--- START ---
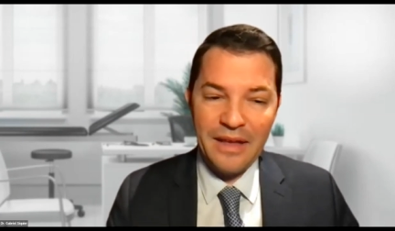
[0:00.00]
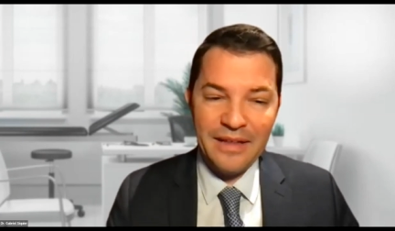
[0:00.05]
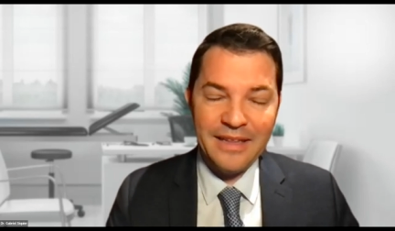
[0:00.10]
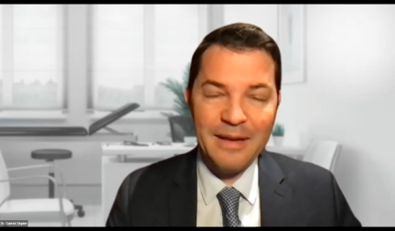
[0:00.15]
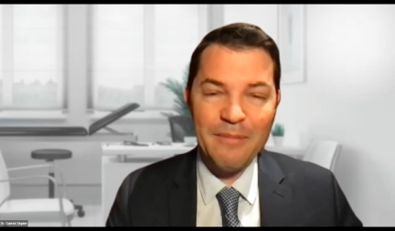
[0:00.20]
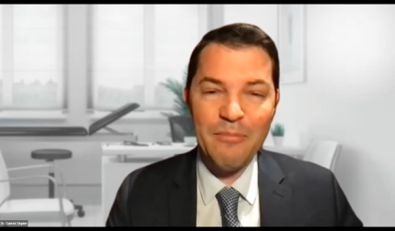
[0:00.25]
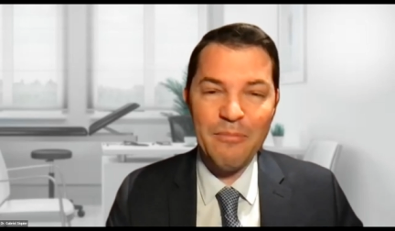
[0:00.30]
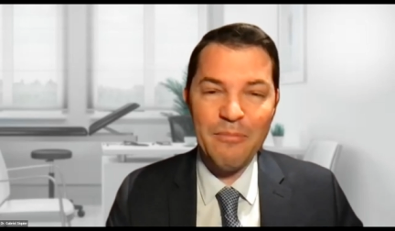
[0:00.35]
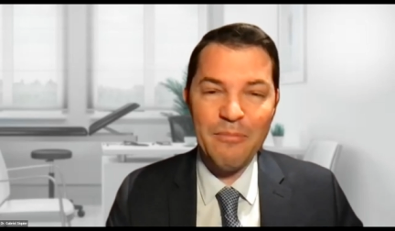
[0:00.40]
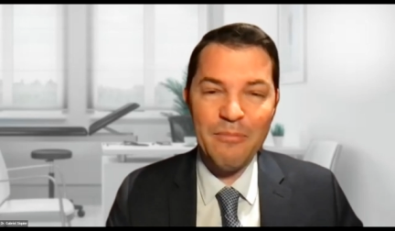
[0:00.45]
And
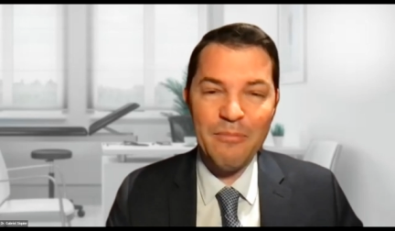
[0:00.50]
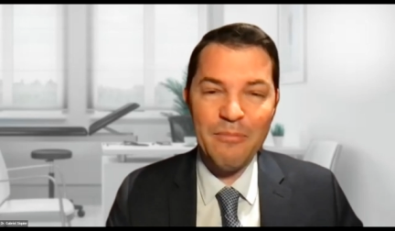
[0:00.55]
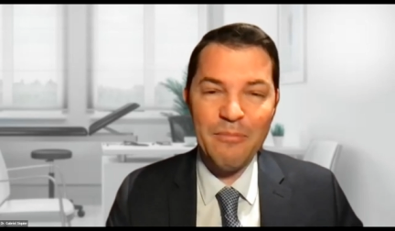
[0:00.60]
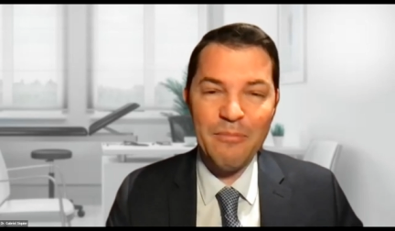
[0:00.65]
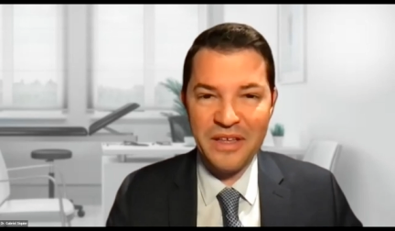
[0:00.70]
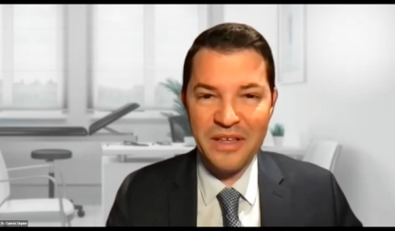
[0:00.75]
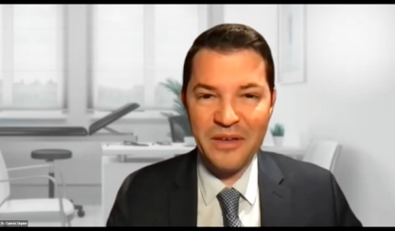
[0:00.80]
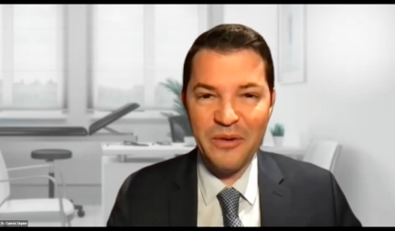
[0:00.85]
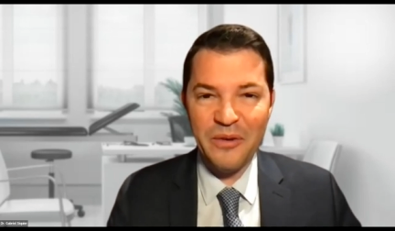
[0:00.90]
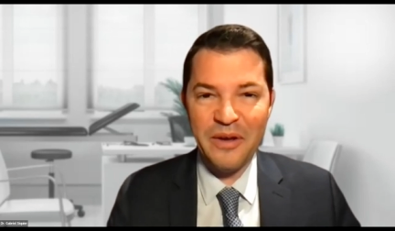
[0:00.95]
I'm
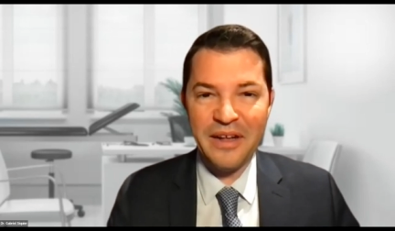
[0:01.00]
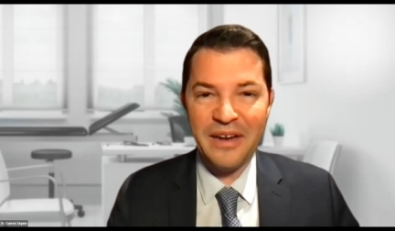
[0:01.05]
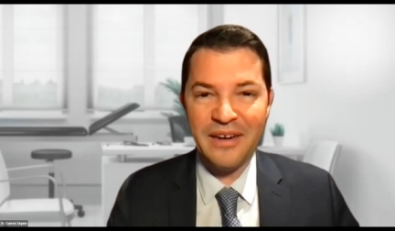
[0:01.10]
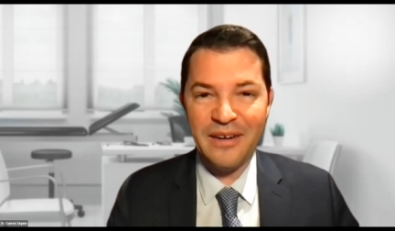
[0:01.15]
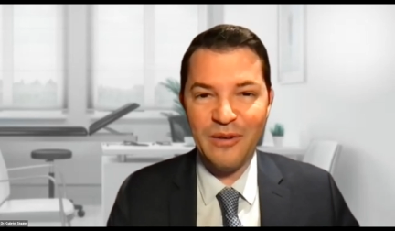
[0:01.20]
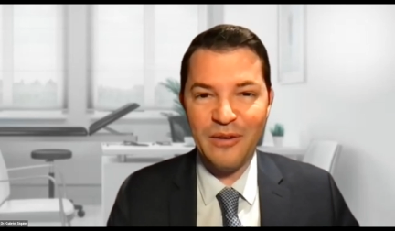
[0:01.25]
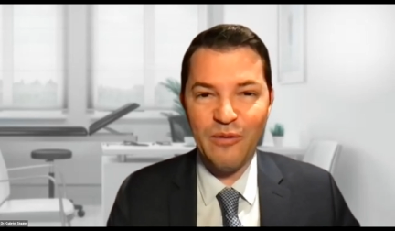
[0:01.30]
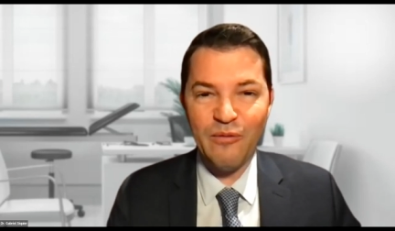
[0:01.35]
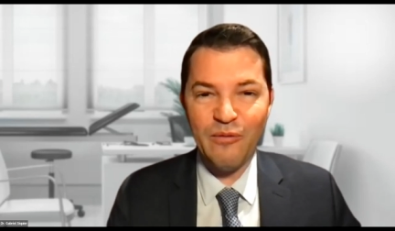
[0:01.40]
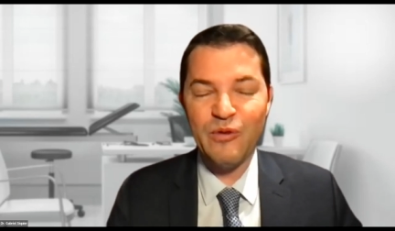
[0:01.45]
also
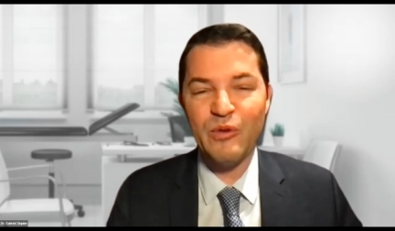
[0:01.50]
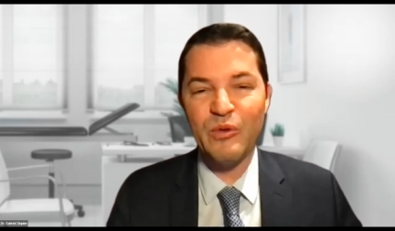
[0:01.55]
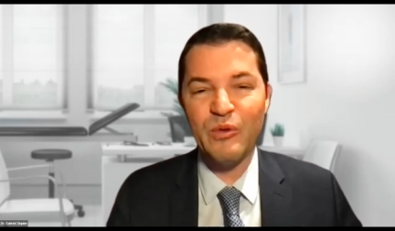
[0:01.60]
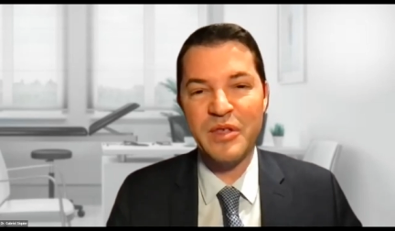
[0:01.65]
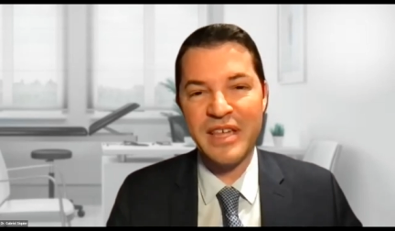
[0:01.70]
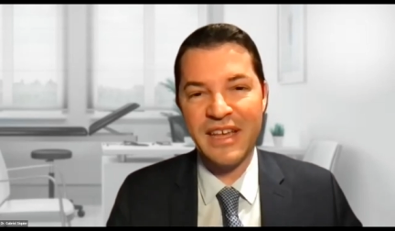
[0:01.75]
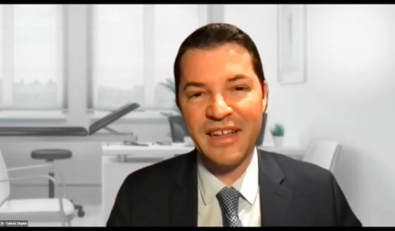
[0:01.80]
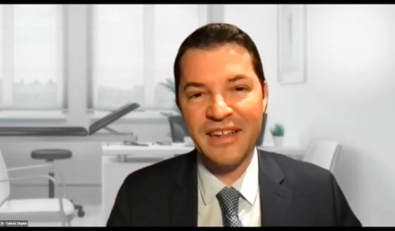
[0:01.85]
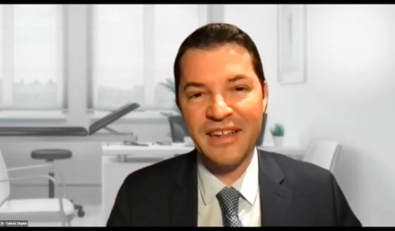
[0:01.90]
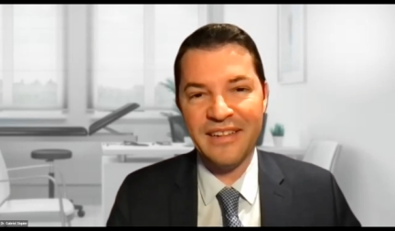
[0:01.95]
KOL of
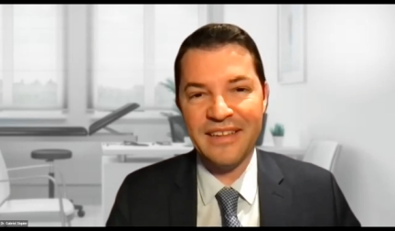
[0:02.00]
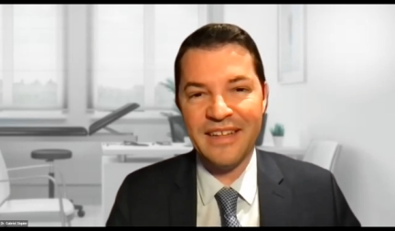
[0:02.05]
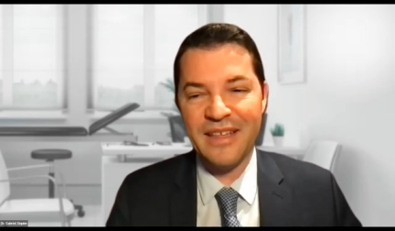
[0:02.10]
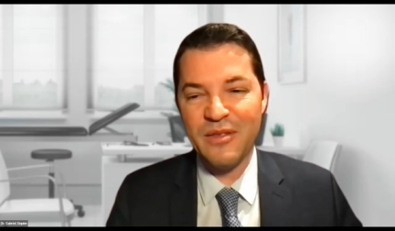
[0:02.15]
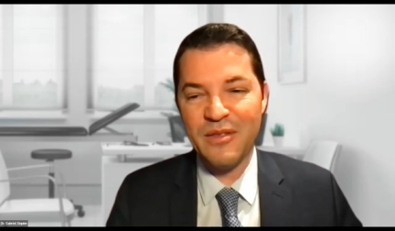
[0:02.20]
Suisselle.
--- END ---
- Work instructions -
Repeat the records verbatim, excluding pictures.

- Task response -
[0:00.00]
[0:00.05]
[0:00.10]
[0:00.15]
[0:00.20]
[0:00.25]
[0:00.30]
[0:00.35]
[0:00.40]
[0:00.45]
And
[0:00.50]
[0:00.55]
[0:00.60]
[0:00.65]
[0:00.70]
[0:00.75]
[0:00.80]
[0:00.85]
[0:00.90]
[0:00.95]
I'm
[0:01.00]
[0:01.05]
[0:01.10]
[0:01.15]
[0:01.20]
[0:01.25]
[0:01.30]
[0:01.35]
[0:01.40]
[0:01.45]
also
[0:01.50]
[0:01.55]
[0:01.60]
[0:01.65]
[0:01.70]
[0:01.75]
[0:01.80]
[0:01.85]
[0:01.90]
[0:01.95]
KOL of
[0:02.00]
[0:02.05]
[0:02.10]
[0:02.15]
[0:02.20]
Suisselle.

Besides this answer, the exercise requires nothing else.